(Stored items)
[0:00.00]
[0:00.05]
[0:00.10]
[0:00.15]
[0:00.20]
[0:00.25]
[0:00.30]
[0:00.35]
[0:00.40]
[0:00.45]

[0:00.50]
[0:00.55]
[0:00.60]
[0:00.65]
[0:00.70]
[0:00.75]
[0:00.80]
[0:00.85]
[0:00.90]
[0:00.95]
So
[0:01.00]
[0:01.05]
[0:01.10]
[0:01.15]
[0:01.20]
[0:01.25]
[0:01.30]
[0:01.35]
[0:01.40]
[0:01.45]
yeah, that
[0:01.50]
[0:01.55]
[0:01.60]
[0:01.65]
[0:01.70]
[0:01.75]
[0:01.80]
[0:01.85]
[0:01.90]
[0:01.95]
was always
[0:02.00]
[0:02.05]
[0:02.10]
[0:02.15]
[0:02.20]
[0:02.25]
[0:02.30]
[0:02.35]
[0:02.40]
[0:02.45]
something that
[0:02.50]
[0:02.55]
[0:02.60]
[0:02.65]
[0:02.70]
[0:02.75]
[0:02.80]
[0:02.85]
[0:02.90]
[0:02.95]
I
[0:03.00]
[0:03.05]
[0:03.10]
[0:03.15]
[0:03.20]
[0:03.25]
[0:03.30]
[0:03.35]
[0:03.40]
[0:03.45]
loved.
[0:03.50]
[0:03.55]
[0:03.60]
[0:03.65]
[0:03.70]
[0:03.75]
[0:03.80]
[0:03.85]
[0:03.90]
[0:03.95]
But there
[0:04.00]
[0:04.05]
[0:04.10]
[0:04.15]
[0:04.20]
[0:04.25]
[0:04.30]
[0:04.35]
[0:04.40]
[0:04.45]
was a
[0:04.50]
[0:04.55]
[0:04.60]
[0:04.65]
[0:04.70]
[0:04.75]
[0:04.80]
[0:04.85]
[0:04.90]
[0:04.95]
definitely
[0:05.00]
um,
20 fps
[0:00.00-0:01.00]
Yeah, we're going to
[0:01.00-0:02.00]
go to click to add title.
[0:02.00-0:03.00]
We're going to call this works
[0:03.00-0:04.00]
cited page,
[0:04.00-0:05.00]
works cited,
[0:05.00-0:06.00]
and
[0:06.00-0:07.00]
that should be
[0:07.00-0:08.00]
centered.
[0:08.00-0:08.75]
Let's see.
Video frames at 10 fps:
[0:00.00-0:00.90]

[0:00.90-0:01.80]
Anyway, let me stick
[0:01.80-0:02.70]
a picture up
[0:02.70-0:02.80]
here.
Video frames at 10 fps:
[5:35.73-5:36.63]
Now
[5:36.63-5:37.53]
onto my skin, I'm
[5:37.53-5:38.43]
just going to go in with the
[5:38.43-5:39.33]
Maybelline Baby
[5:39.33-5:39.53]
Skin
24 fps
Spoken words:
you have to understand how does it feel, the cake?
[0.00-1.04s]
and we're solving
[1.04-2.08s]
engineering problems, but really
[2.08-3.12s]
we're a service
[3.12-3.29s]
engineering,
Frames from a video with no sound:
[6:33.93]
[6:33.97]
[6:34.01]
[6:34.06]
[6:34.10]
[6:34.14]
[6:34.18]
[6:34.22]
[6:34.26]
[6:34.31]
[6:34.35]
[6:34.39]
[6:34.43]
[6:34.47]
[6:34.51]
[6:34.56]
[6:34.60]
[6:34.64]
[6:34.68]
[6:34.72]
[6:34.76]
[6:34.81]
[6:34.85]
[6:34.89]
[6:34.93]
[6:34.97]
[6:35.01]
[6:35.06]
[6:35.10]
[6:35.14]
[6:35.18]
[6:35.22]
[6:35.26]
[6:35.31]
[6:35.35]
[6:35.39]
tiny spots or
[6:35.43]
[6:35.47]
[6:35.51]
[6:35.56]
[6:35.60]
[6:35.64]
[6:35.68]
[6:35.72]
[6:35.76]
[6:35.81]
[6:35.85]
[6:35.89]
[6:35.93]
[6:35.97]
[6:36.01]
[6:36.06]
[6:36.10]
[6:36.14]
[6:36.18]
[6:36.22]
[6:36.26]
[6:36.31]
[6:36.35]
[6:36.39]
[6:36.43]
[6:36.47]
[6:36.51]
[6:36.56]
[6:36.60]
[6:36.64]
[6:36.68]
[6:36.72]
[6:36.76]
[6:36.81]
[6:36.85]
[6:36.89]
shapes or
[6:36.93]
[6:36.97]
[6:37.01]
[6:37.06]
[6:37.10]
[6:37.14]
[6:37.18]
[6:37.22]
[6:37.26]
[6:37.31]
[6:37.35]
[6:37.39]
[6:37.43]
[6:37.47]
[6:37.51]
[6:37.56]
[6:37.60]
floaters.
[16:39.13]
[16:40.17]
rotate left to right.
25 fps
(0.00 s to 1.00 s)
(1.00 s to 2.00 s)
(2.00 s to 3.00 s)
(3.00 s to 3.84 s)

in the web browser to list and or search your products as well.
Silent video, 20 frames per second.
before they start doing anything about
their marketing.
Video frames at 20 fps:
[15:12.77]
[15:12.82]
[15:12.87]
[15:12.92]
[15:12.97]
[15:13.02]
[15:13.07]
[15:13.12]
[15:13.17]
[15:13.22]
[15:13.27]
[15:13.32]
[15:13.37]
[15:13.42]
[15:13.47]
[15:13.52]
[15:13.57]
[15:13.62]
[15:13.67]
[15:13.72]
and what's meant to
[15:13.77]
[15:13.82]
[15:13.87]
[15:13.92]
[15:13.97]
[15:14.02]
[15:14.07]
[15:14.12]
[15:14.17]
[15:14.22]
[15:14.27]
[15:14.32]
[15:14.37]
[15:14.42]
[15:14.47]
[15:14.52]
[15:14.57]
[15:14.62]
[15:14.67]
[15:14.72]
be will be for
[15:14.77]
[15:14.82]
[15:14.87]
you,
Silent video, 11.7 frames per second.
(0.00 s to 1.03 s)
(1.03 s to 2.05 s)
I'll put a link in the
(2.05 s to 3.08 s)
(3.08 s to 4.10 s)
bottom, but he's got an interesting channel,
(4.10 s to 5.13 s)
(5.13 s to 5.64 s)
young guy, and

* **ABOUT THIS EXERCISE**: Transcribe every line of the records exactly, please.

* **RESPONSE AREA**:
[0:00.00]
[0:00.05]
[0:00.10]
[0:00.15]
[0:00.20]
[0:00.25]
[0:00.30]
[0:00.35]
[0:00.40]
[0:00.45]

[0:00.50]
[0:00.55]
[0:00.60]
[0:00.65]
[0:00.70]
[0:00.75]
[0:00.80]
[0:00.85]
[0:00.90]
[0:00.95]
So
[0:01.00]
[0:01.05]
[0:01.10]
[0:01.15]
[0:01.20]
[0:01.25]
[0:01.30]
[0:01.35]
[0:01.40]
[0:01.45]
yeah, that
[0:01.50]
[0:01.55]
[0:01.60]
[0:01.65]
[0:01.70]
[0:01.75]
[0:01.80]
[0:01.85]
[0:01.90]
[0:01.95]
was always
[0:02.00]
[0:02.05]
[0:02.10]
[0:02.15]
[0:02.20]
[0:02.25]
[0:02.30]
[0:02.35]
[0:02.40]
[0:02.45]
something that
[0:02.50]
[0:02.55]
[0:02.60]
[0:02.65]
[0:02.70]
[0:02.75]
[0:02.80]
[0:02.85]
[0:02.90]
[0:02.95]
I
[0:03.00]
[0:03.05]
[0:03.10]
[0:03.15]
[0:03.20]
[0:03.25]
[0:03.30]
[0:03.35]
[0:03.40]
[0:03.45]
loved.
[0:03.50]
[0:03.55]
[0:03.60]
[0:03.65]
[0:03.70]
[0:03.75]
[0:03.80]
[0:03.85]
[0:03.90]
[0:03.95]
But there
[0:04.00]
[0:04.05]
[0:04.10]
[0:04.15]
[0:04.20]
[0:04.25]
[0:04.30]
[0:04.35]
[0:04.40]
[0:04.45]
was a
[0:04.50]
[0:04.55]
[0:04.60]
[0:04.65]
[0:04.70]
[0:04.75]
[0:04.80]
[0:04.85]
[0:04.90]
[0:04.95]
definitely
[0:05.00]
um,
20 fps
[0:00.00-0:01.00]
Yeah, we're going to
[0:01.00-0:02.00]
go to click to add title.
[0:02.00-0:03.00]
We're going to call this works
[0:03.00-0:04.00]
cited page,
[0:04.00-0:05.00]
works cited,
[0:05.00-0:06.00]
and
[0:06.00-0:07.00]
that should be
[0:07.00-0:08.00]
centered.
[0:08.00-0:08.75]
Let's see.
Video frames at 10 fps:
[0:00.00-0:00.90]

[0:00.90-0:01.80]
Anyway, let me stick
[0:01.80-0:02.70]
a picture up
[0:02.70-0:02.80]
here.
Video frames at 10 fps:
[5:35.73-5:36.63]
Now
[5:36.63-5:37.53]
onto my skin, I'm
[5:37.53-5:38.43]
just going to go in with the
[5:38.43-5:39.33]
Maybelline Baby
[5:39.33-5:39.53]
Skin
24 fps
Spoken words:
you have to understand how does it feel, the cake?
[0.00-1.04s]
and we're solving
[1.04-2.08s]
engineering problems, but really
[2.08-3.12s]
we're a service
[3.12-3.29s]
engineering,
Frames from a video with no sound:
[6:33.93]
[6:33.97]
[6:34.01]
[6:34.06]
[6:34.10]
[6:34.14]
[6:34.18]
[6:34.22]
[6:34.26]
[6:34.31]
[6:34.35]
[6:34.39]
[6:34.43]
[6:34.47]
[6:34.51]
[6:34.56]
[6:34.60]
[6:34.64]
[6:34.68]
[6:34.72]
[6:34.76]
[6:34.81]
[6:34.85]
[6:34.89]
[6:34.93]
[6:34.97]
[6:35.01]
[6:35.06]
[6:35.10]
[6:35.14]
[6:35.18]
[6:35.22]
[6:35.26]
[6:35.31]
[6:35.35]
[6:35.39]
tiny spots or
[6:35.43]
[6:35.47]
[6:35.51]
[6:35.56]
[6:35.60]
[6:35.64]
[6:35.68]
[6:35.72]
[6:35.76]
[6:35.81]
[6:35.85]
[6:35.89]
[6:35.93]
[6:35.97]
[6:36.01]
[6:36.06]
[6:36.10]
[6:36.14]
[6:36.18]
[6:36.22]
[6:36.26]
[6:36.31]
[6:36.35]
[6:36.39]
[6:36.43]
[6:36.47]
[6:36.51]
[6:36.56]
[6:36.60]
[6:36.64]
[6:36.68]
[6:36.72]
[6:36.76]
[6:36.81]
[6:36.85]
[6:36.89]
shapes or
[6:36.93]
[6:36.97]
[6:37.01]
[6:37.06]
[6:37.10]
[6:37.14]
[6:37.18]
[6:37.22]
[6:37.26]
[6:37.31]
[6:37.35]
[6:37.39]
[6:37.43]
[6:37.47]
[6:37.51]
[6:37.56]
[6:37.60]
floaters.
[16:39.13]
[16:40.17]
rotate left to right.
25 fps
(0.00 s to 1.00 s)
(1.00 s to 2.00 s)
(2.00 s to 3.00 s)
(3.00 s to 3.84 s)

in the web browser to list and or search your products as well.
Silent video, 20 frames per second.
before they start doing anything about
their marketing.
Video frames at 20 fps:
[15:12.77]
[15:12.82]
[15:12.87]
[15:12.92]
[15:12.97]
[15:13.02]
[15:13.07]
[15:13.12]
[15:13.17]
[15:13.22]
[15:13.27]
[15:13.32]
[15:13.37]
[15:13.42]
[15:13.47]
[15:13.52]
[15:13.57]
[15:13.62]
[15:13.67]
[15:13.72]
and what's meant to
[15:13.77]
[15:13.82]
[15:13.87]
[15:13.92]
[15:13.97]
[15:14.02]
[15:14.07]
[15:14.12]
[15:14.17]
[15:14.22]
[15:14.27]
[15:14.32]
[15:14.37]
[15:14.42]
[15:14.47]
[15:14.52]
[15:14.57]
[15:14.62]
[15:14.67]
[15:14.72]
be will be for
[15:14.77]
[15:14.82]
[15:14.87]
you,
Silent video, 11.7 frames per second.
(0.00 s to 1.03 s)
(1.03 s to 2.05 s)
I'll put a link in the
(2.05 s to 3.08 s)
(3.08 s to 4.10 s)
bottom, but he's got an interesting channel,
(4.10 s to 5.13 s)
(5.13 s to 5.64 s)
young guy, and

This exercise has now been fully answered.